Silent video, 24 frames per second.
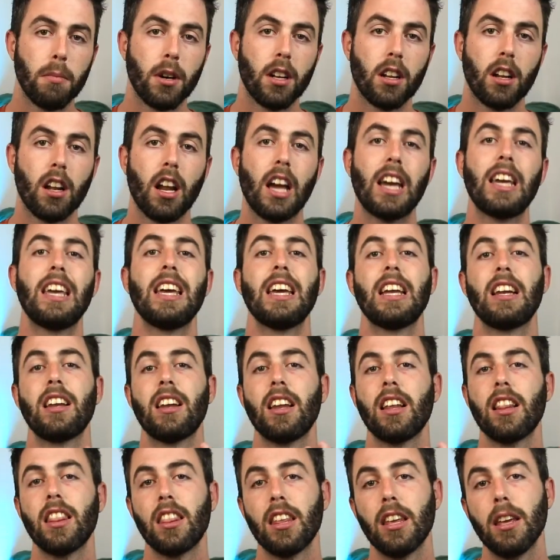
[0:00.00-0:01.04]
But like in
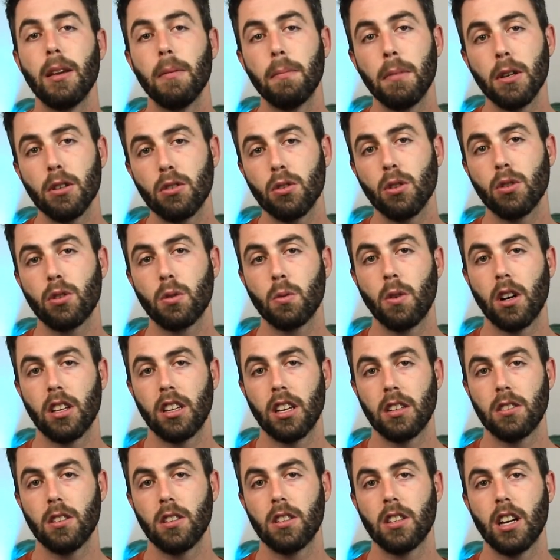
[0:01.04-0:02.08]
the pistol squat
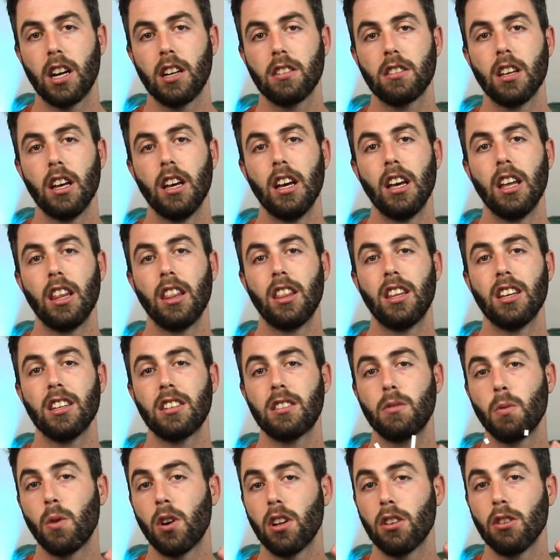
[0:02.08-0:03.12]
exercise,
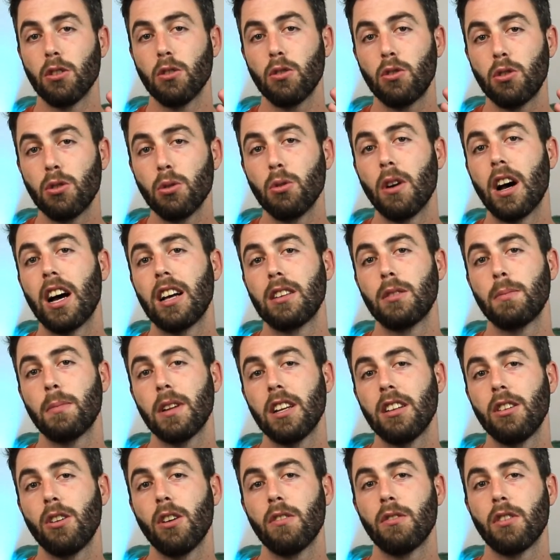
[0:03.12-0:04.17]
this one too has
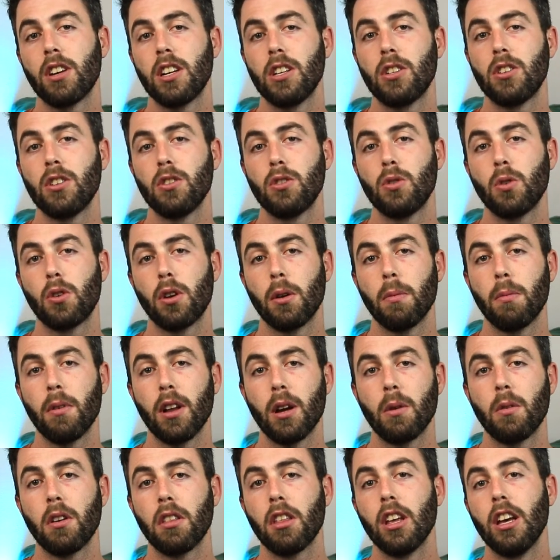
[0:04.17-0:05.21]
plenty of variations you can
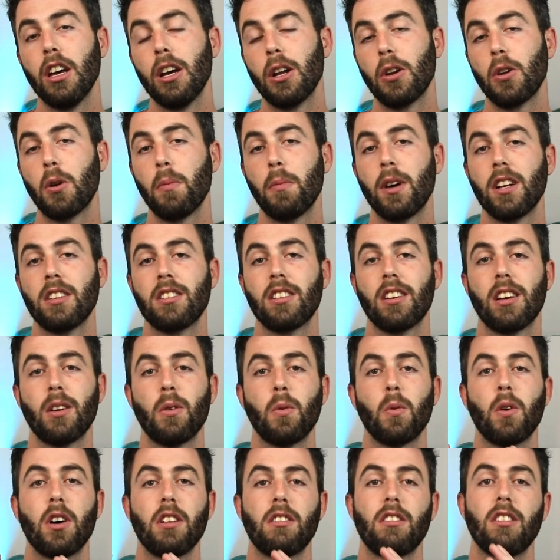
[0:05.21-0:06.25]
play with no matter
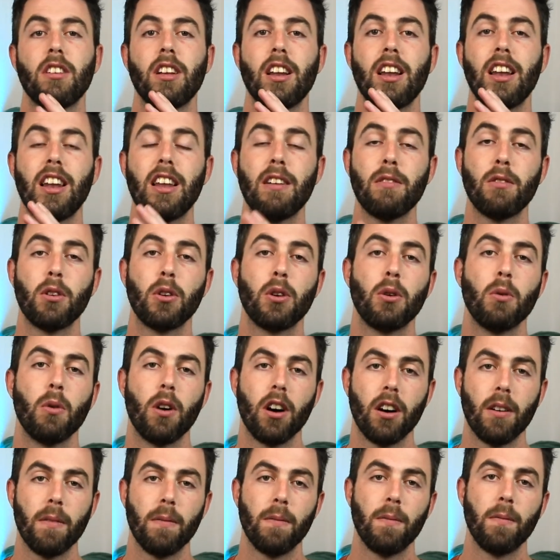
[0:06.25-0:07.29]
what level you
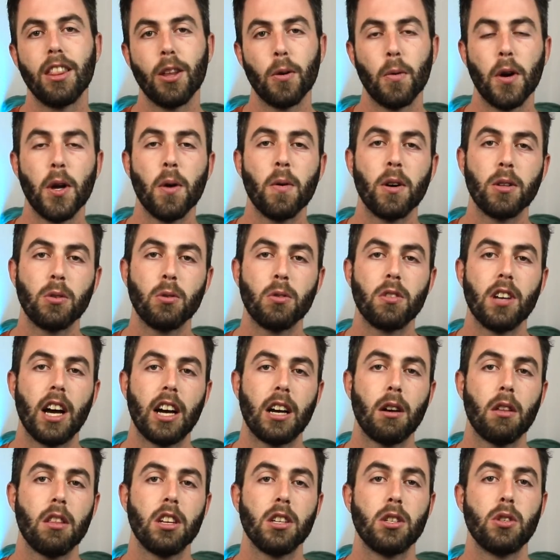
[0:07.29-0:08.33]
are. The way you want to
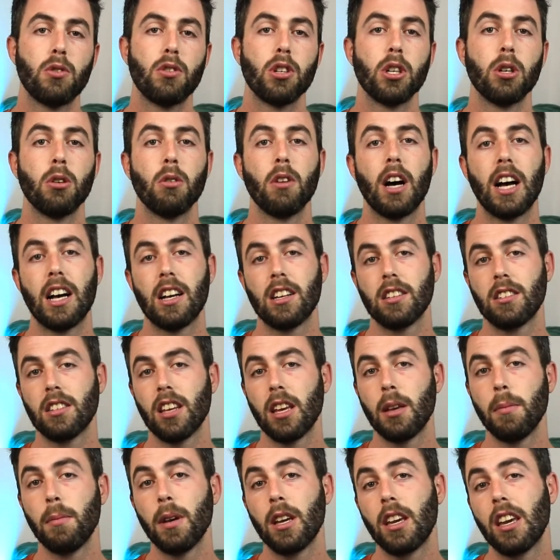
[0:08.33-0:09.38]
tackle this drill as
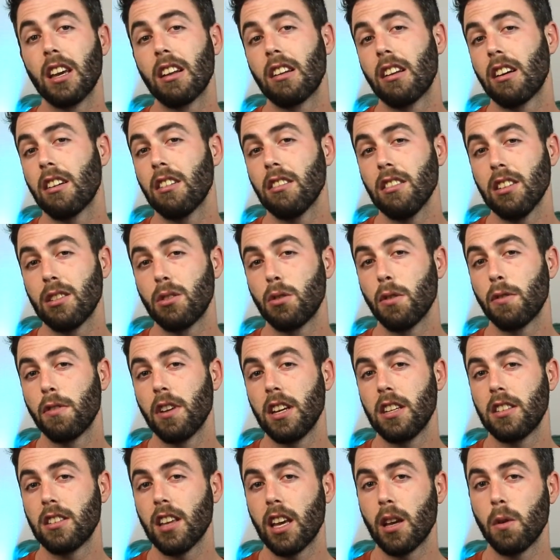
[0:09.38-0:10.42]
a beginner is to
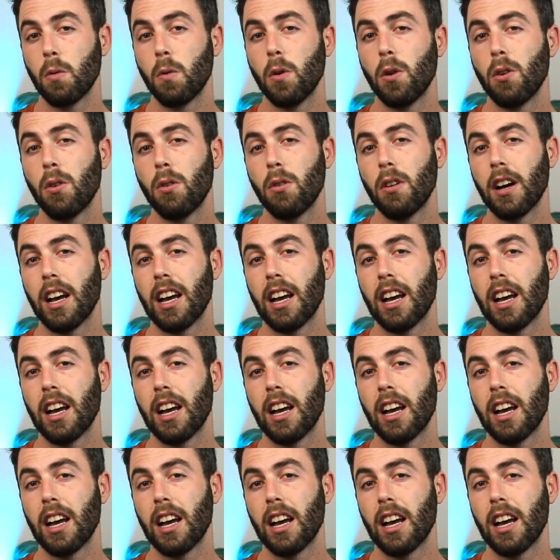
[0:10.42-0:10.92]
face a wall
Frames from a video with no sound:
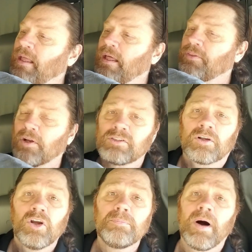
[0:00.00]
There's a
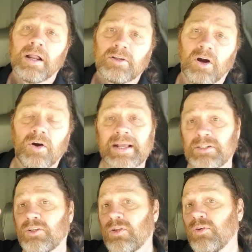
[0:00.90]
coupon code,
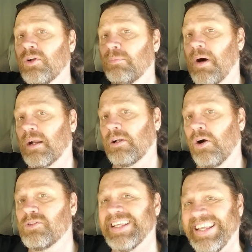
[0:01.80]
actually two coupon
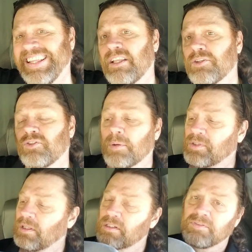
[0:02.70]
codes in the
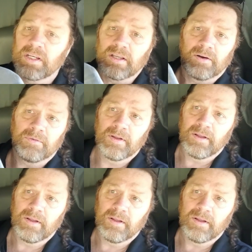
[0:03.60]
description of this video.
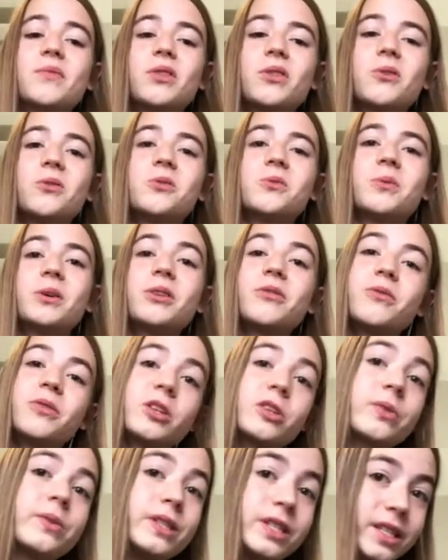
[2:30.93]
There's one of
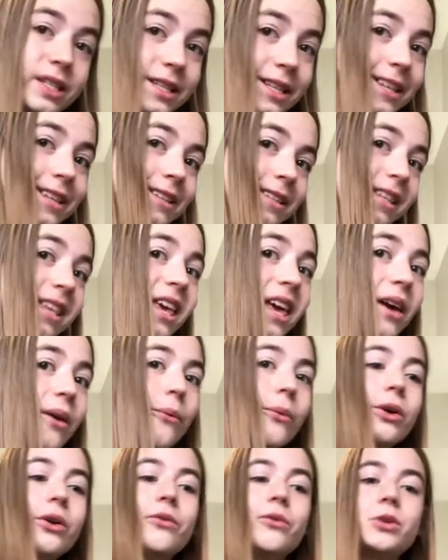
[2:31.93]
which is easy
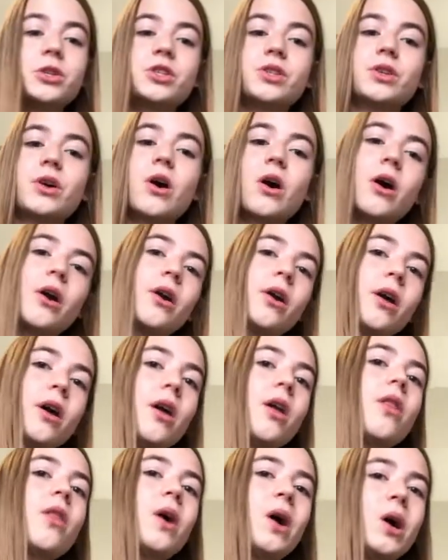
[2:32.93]
and one of which is hard.
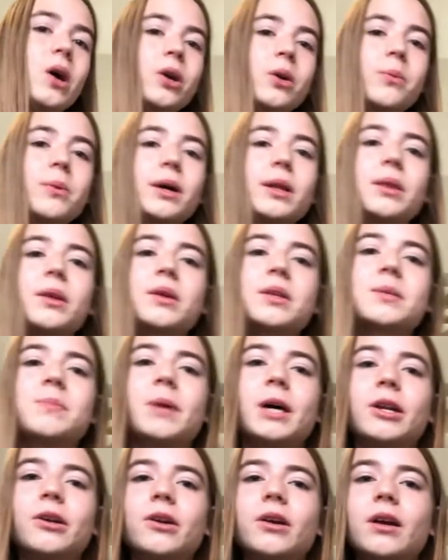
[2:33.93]
The harder one looks
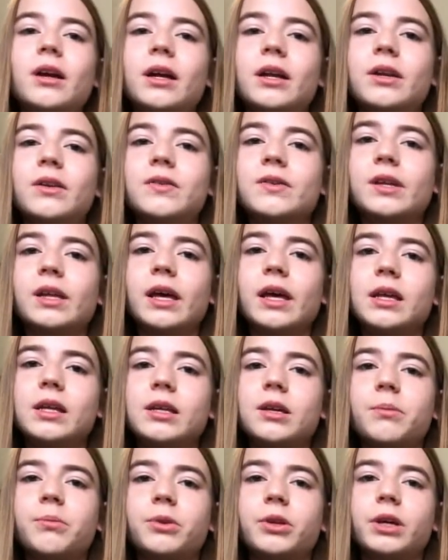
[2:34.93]
better and is gonna
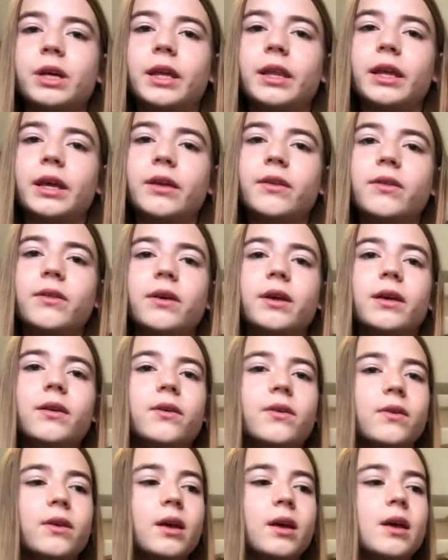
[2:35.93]
end up looking like
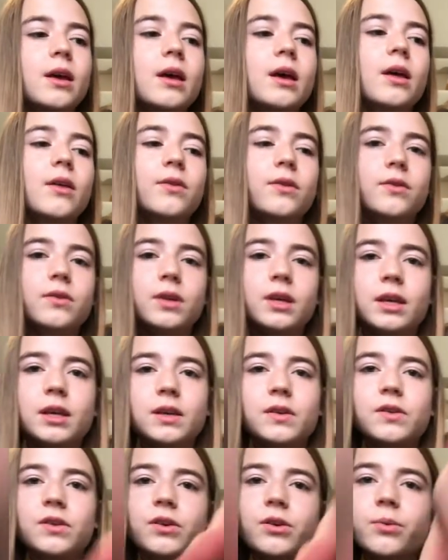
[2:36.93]
this. And then the
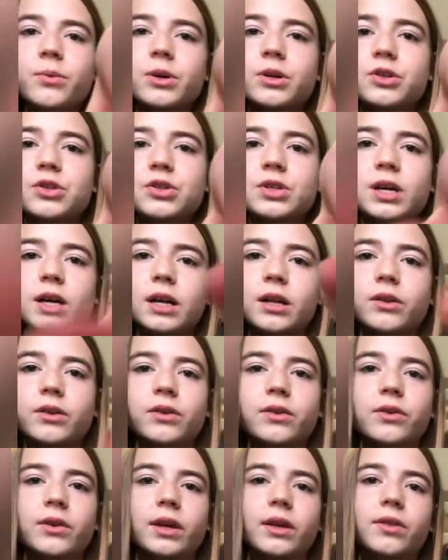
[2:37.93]
easier one just kind of
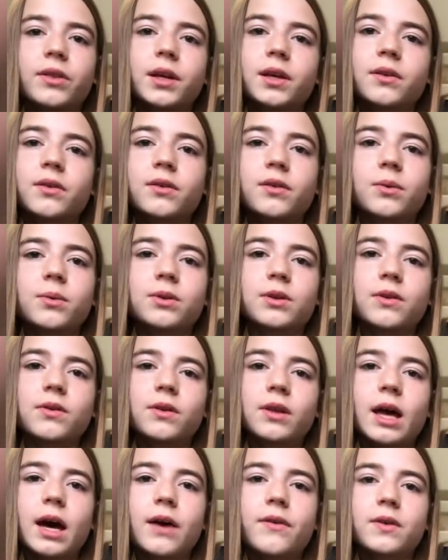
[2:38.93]
looks like this. So it
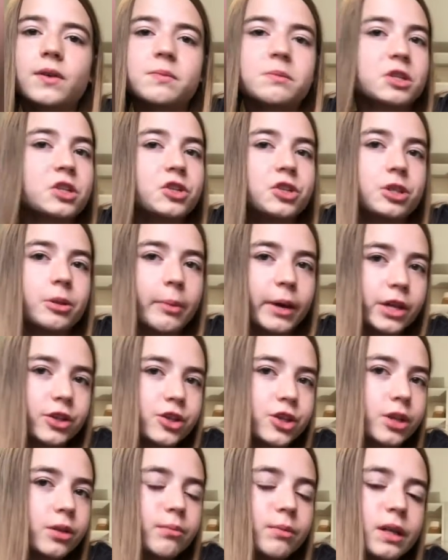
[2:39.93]
doesn't have as much
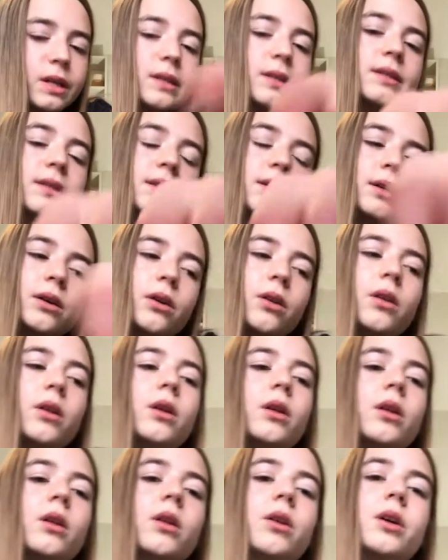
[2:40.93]
dimension, but it still
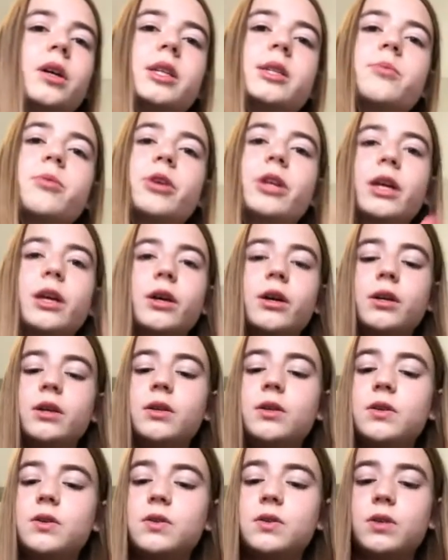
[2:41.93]
looks pretty
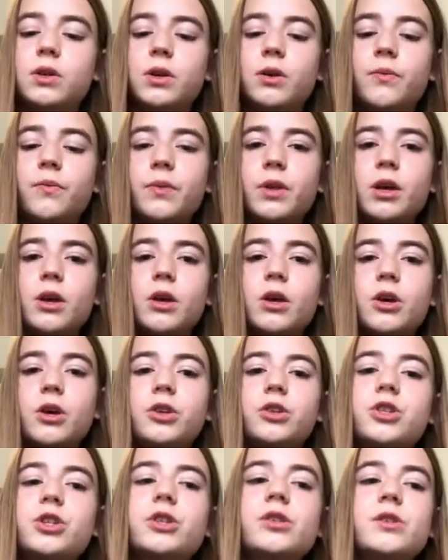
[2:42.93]
good. So
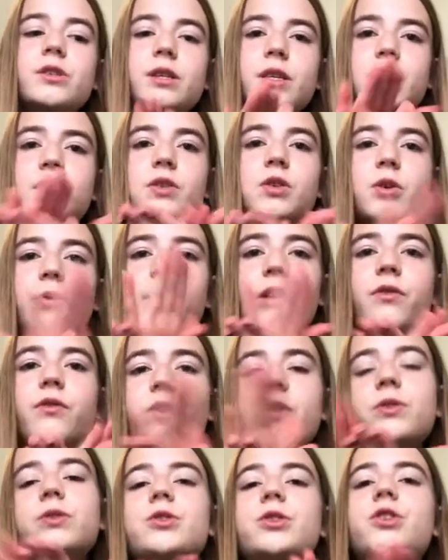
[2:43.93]
I'll show you the easier way
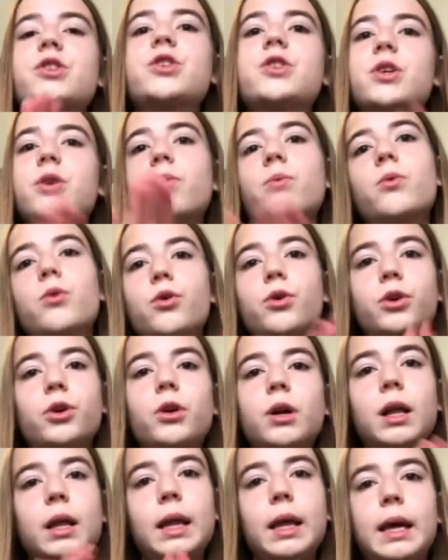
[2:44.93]
first. You're just gonna roll
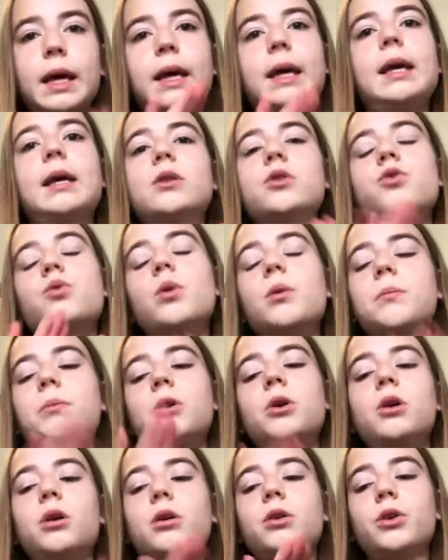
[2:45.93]
your clay into a
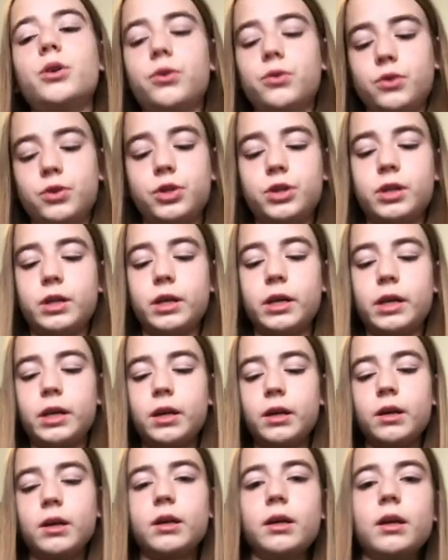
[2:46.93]
ball, your orange
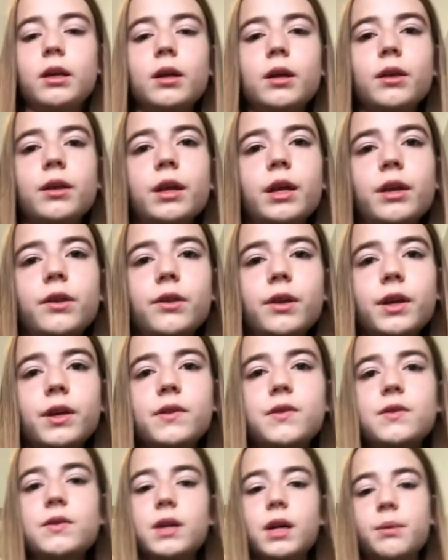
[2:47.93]
clay, like this.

Work instruction =>
Write the material out again exactly. Skip each picture.

Answer for this exercise =>
Silent video, 24 frames per second.
[0:00.00-0:01.04]
But like in
[0:01.04-0:02.08]
the pistol squat
[0:02.08-0:03.12]
exercise,
[0:03.12-0:04.17]
this one too has
[0:04.17-0:05.21]
plenty of variations you can
[0:05.21-0:06.25]
play with no matter
[0:06.25-0:07.29]
what level you
[0:07.29-0:08.33]
are. The way you want to
[0:08.33-0:09.38]
tackle this drill as
[0:09.38-0:10.42]
a beginner is to
[0:10.42-0:10.92]
face a wall
Frames from a video with no sound:
[0:00.00]
There's a
[0:00.90]
coupon code,
[0:01.80]
actually two coupon
[0:02.70]
codes in the
[0:03.60]
description of this video.
[2:30.93]
There's one of
[2:31.93]
which is easy
[2:32.93]
and one of which is hard.
[2:33.93]
The harder one looks
[2:34.93]
better and is gonna
[2:35.93]
end up looking like
[2:36.93]
this. And then the
[2:37.93]
easier one just kind of
[2:38.93]
looks like this. So it
[2:39.93]
doesn't have as much
[2:40.93]
dimension, but it still
[2:41.93]
looks pretty
[2:42.93]
good. So
[2:43.93]
I'll show you the easier way
[2:44.93]
first. You're just gonna roll
[2:45.93]
your clay into a
[2:46.93]
ball, your orange
[2:47.93]
clay, like this.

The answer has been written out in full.